[Opening Records provided section]

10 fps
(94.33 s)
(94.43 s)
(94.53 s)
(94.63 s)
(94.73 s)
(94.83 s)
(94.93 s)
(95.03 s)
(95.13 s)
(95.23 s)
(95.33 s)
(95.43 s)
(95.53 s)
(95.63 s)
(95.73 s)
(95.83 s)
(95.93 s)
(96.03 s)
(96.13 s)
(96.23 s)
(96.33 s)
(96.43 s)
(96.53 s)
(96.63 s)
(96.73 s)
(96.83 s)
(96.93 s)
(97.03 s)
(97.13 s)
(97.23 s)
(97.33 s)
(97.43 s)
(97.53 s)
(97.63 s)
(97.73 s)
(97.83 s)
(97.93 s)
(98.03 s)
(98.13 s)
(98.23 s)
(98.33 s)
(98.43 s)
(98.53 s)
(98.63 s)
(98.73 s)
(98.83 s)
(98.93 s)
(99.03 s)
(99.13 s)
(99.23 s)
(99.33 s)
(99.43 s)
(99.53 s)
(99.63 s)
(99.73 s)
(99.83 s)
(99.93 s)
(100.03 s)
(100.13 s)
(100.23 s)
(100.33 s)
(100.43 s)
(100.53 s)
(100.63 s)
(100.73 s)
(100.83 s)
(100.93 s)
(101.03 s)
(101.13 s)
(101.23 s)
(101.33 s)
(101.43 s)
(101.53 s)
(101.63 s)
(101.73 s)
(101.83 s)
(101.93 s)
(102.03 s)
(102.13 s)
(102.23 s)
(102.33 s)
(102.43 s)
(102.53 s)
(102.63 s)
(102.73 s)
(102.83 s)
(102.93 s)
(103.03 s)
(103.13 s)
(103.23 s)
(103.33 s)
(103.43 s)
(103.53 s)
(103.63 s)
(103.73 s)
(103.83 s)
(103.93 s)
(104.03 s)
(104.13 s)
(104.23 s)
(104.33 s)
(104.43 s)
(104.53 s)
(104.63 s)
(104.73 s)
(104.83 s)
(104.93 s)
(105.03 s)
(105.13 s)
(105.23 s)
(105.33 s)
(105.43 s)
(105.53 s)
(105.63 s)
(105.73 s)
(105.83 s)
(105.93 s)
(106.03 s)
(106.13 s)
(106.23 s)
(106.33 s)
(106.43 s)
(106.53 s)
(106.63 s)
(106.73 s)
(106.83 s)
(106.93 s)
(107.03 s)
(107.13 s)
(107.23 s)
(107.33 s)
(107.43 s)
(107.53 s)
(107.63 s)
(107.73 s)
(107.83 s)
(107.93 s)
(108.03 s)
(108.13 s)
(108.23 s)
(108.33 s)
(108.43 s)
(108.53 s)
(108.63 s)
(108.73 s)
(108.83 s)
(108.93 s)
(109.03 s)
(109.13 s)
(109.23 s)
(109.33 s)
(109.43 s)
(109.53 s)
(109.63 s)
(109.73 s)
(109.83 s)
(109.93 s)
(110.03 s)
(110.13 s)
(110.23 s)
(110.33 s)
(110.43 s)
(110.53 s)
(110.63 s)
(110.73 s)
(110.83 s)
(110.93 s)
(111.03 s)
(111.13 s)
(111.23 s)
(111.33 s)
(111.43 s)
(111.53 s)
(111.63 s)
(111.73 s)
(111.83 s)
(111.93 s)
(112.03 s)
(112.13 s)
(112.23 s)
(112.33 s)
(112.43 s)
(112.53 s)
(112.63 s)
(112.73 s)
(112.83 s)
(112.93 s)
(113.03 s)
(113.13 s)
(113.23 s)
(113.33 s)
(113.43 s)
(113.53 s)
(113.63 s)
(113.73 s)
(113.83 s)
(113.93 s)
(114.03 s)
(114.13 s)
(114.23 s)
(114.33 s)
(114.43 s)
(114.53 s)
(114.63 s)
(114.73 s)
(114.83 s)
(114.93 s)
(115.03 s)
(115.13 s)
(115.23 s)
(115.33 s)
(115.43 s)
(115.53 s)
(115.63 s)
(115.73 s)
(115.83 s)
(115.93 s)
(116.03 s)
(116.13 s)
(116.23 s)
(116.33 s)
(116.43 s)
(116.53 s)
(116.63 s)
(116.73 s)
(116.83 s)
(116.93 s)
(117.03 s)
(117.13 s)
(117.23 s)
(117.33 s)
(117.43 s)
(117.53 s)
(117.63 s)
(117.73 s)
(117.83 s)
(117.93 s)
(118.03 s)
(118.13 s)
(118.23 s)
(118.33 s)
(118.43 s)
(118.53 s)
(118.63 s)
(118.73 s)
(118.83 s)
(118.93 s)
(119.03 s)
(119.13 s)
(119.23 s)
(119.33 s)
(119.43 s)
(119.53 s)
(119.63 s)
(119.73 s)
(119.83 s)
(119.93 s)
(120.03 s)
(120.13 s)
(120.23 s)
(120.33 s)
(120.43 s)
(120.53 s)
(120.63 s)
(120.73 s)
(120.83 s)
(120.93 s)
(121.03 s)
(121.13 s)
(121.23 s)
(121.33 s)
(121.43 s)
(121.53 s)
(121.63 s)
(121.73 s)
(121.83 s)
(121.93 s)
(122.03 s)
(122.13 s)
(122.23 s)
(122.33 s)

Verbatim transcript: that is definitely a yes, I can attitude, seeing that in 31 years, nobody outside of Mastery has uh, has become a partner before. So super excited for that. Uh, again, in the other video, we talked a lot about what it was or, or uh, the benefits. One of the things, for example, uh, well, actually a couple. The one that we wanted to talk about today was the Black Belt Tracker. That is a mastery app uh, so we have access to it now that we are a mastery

[Closing Records provided section]

**The task**
Each record above must be transcribed exactly, and none may be skipped.

**Output for this task**
10 fps
(94.33 s)
(94.43 s)
(94.53 s)
(94.63 s)
(94.73 s)
(94.83 s)
(94.93 s)
(95.03 s)
(95.13 s)
(95.23 s)
(95.33 s)
(95.43 s)
(95.53 s)
(95.63 s)
(95.73 s)
(95.83 s)
(95.93 s)
(96.03 s)
(96.13 s)
(96.23 s)
(96.33 s)
(96.43 s)
(96.53 s)
(96.63 s)
(96.73 s)
(96.83 s)
(96.93 s)
(97.03 s)
(97.13 s)
(97.23 s)
(97.33 s)
(97.43 s)
(97.53 s)
(97.63 s)
(97.73 s)
(97.83 s)
(97.93 s)
(98.03 s)
(98.13 s)
(98.23 s)
(98.33 s)
(98.43 s)
(98.53 s)
(98.63 s)
(98.73 s)
(98.83 s)
(98.93 s)
(99.03 s)
(99.13 s)
(99.23 s)
(99.33 s)
(99.43 s)
(99.53 s)
(99.63 s)
(99.73 s)
(99.83 s)
(99.93 s)
(100.03 s)
(100.13 s)
(100.23 s)
(100.33 s)
(100.43 s)
(100.53 s)
(100.63 s)
(100.73 s)
(100.83 s)
(100.93 s)
(101.03 s)
(101.13 s)
(101.23 s)
(101.33 s)
(101.43 s)
(101.53 s)
(101.63 s)
(101.73 s)
(101.83 s)
(101.93 s)
(102.03 s)
(102.13 s)
(102.23 s)
(102.33 s)
(102.43 s)
(102.53 s)
(102.63 s)
(102.73 s)
(102.83 s)
(102.93 s)
(103.03 s)
(103.13 s)
(103.23 s)
(103.33 s)
(103.43 s)
(103.53 s)
(103.63 s)
(103.73 s)
(103.83 s)
(103.93 s)
(104.03 s)
(104.13 s)
(104.23 s)
(104.33 s)
(104.43 s)
(104.53 s)
(104.63 s)
(104.73 s)
(104.83 s)
(104.93 s)
(105.03 s)
(105.13 s)
(105.23 s)
(105.33 s)
(105.43 s)
(105.53 s)
(105.63 s)
(105.73 s)
(105.83 s)
(105.93 s)
(106.03 s)
(106.13 s)
(106.23 s)
(106.33 s)
(106.43 s)
(106.53 s)
(106.63 s)
(106.73 s)
(106.83 s)
(106.93 s)
(107.03 s)
(107.13 s)
(107.23 s)
(107.33 s)
(107.43 s)
(107.53 s)
(107.63 s)
(107.73 s)
(107.83 s)
(107.93 s)
(108.03 s)
(108.13 s)
(108.23 s)
(108.33 s)
(108.43 s)
(108.53 s)
(108.63 s)
(108.73 s)
(108.83 s)
(108.93 s)
(109.03 s)
(109.13 s)
(109.23 s)
(109.33 s)
(109.43 s)
(109.53 s)
(109.63 s)
(109.73 s)
(109.83 s)
(109.93 s)
(110.03 s)
(110.13 s)
(110.23 s)
(110.33 s)
(110.43 s)
(110.53 s)
(110.63 s)
(110.73 s)
(110.83 s)
(110.93 s)
(111.03 s)
(111.13 s)
(111.23 s)
(111.33 s)
(111.43 s)
(111.53 s)
(111.63 s)
(111.73 s)
(111.83 s)
(111.93 s)
(112.03 s)
(112.13 s)
(112.23 s)
(112.33 s)
(112.43 s)
(112.53 s)
(112.63 s)
(112.73 s)
(112.83 s)
(112.93 s)
(113.03 s)
(113.13 s)
(113.23 s)
(113.33 s)
(113.43 s)
(113.53 s)
(113.63 s)
(113.73 s)
(113.83 s)
(113.93 s)
(114.03 s)
(114.13 s)
(114.23 s)
(114.33 s)
(114.43 s)
(114.53 s)
(114.63 s)
(114.73 s)
(114.83 s)
(114.93 s)
(115.03 s)
(115.13 s)
(115.23 s)
(115.33 s)
(115.43 s)
(115.53 s)
(115.63 s)
(115.73 s)
(115.83 s)
(115.93 s)
(116.03 s)
(116.13 s)
(116.23 s)
(116.33 s)
(116.43 s)
(116.53 s)
(116.63 s)
(116.73 s)
(116.83 s)
(116.93 s)
(117.03 s)
(117.13 s)
(117.23 s)
(117.33 s)
(117.43 s)
(117.53 s)
(117.63 s)
(117.73 s)
(117.83 s)
(117.93 s)
(118.03 s)
(118.13 s)
(118.23 s)
(118.33 s)
(118.43 s)
(118.53 s)
(118.63 s)
(118.73 s)
(118.83 s)
(118.93 s)
(119.03 s)
(119.13 s)
(119.23 s)
(119.33 s)
(119.43 s)
(119.53 s)
(119.63 s)
(119.73 s)
(119.83 s)
(119.93 s)
(120.03 s)
(120.13 s)
(120.23 s)
(120.33 s)
(120.43 s)
(120.53 s)
(120.63 s)
(120.73 s)
(120.83 s)
(120.93 s)
(121.03 s)
(121.13 s)
(121.23 s)
(121.33 s)
(121.43 s)
(121.53 s)
(121.63 s)
(121.73 s)
(121.83 s)
(121.93 s)
(122.03 s)
(122.13 s)
(122.23 s)
(122.33 s)

Verbatim transcript: that is definitely a yes, I can attitude, seeing that in 31 years, nobody outside of Mastery has uh, has become a partner before. So super excited for that. Uh, again, in the other video, we talked a lot about what it was or, or uh, the benefits. One of the things, for example, uh, well, actually a couple. The one that we wanted to talk about today was the Black Belt Tracker. That is a mastery app uh, so we have access to it now that we are a mastery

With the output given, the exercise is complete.